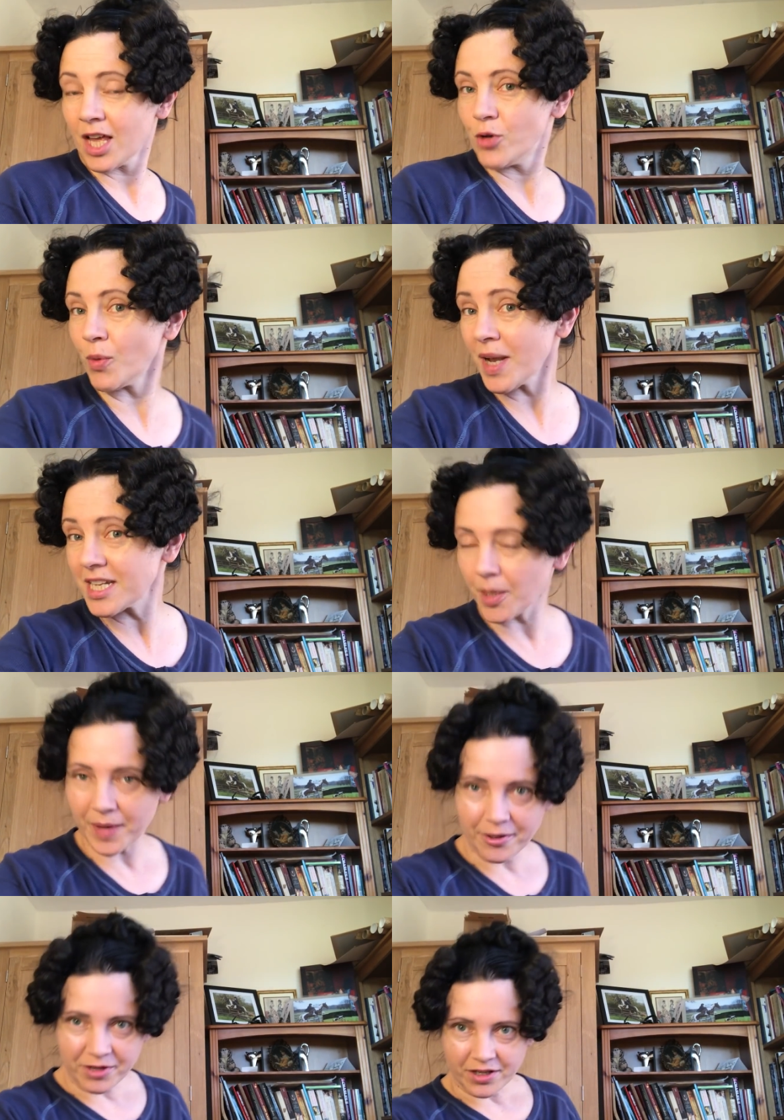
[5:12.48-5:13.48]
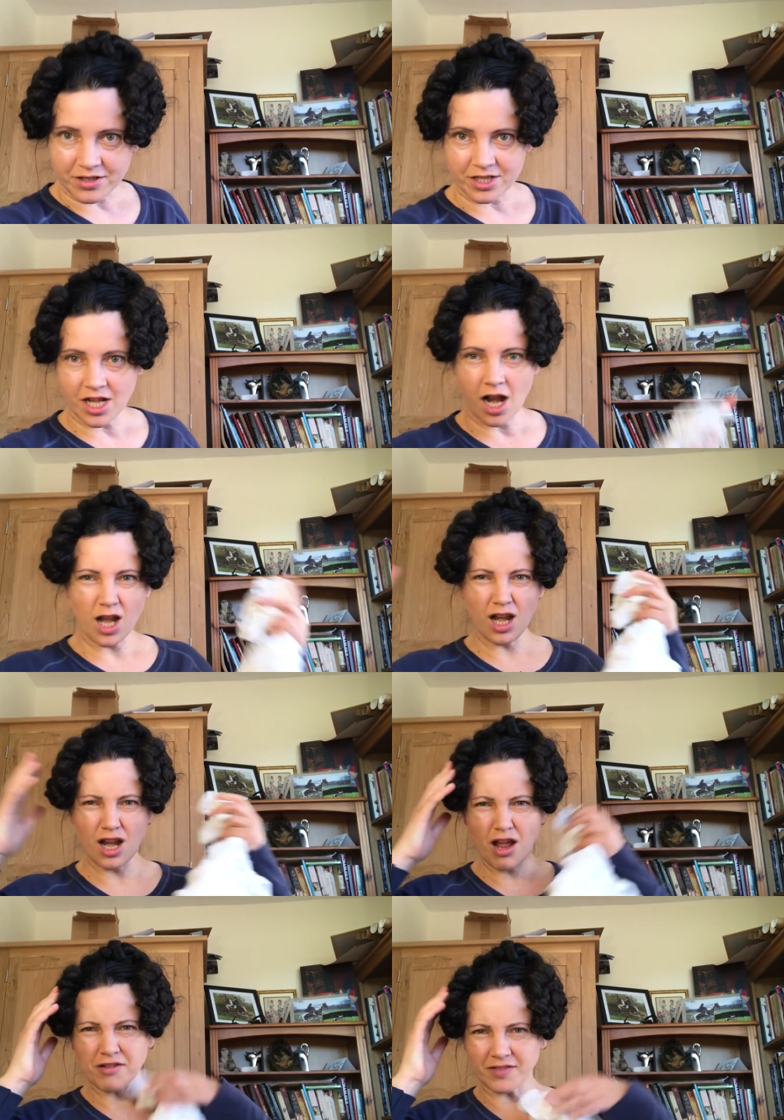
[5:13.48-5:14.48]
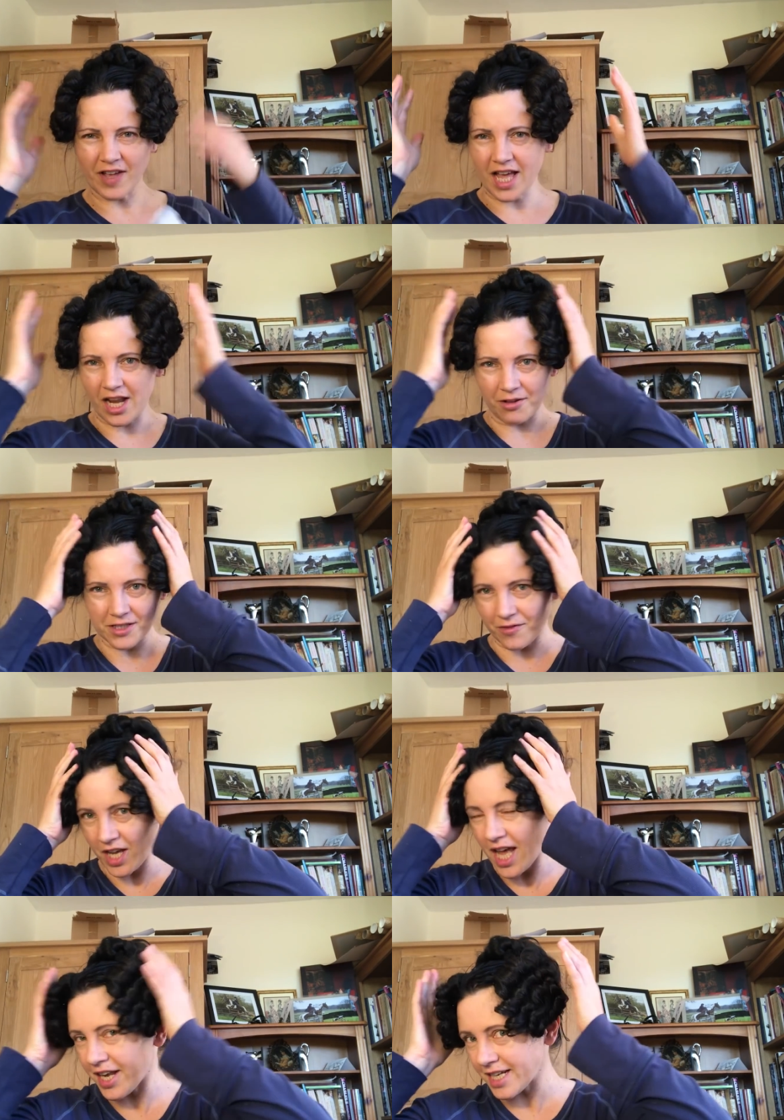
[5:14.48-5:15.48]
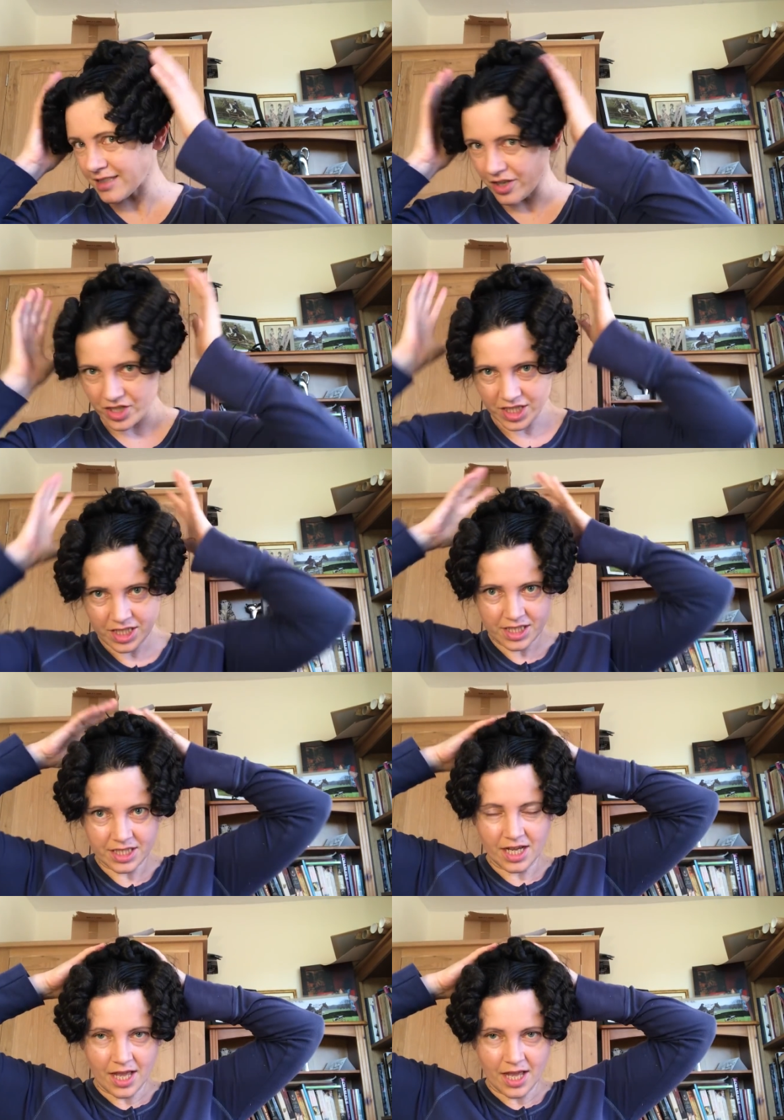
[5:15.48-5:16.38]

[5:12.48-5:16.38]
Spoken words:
Romantic period. Loads of hair, lots of curly extensions.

=-=-=

*Task to carry out*. Give the records again without a single change, and exclude the pictures.

*Solution*.
[5:12.48-5:13.48]
[5:13.48-5:14.48]
[5:14.48-5:15.48]
[5:15.48-5:16.38]

[5:12.48-5:16.38]
Spoken words:
Romantic period. Loads of hair, lots of curly extensions.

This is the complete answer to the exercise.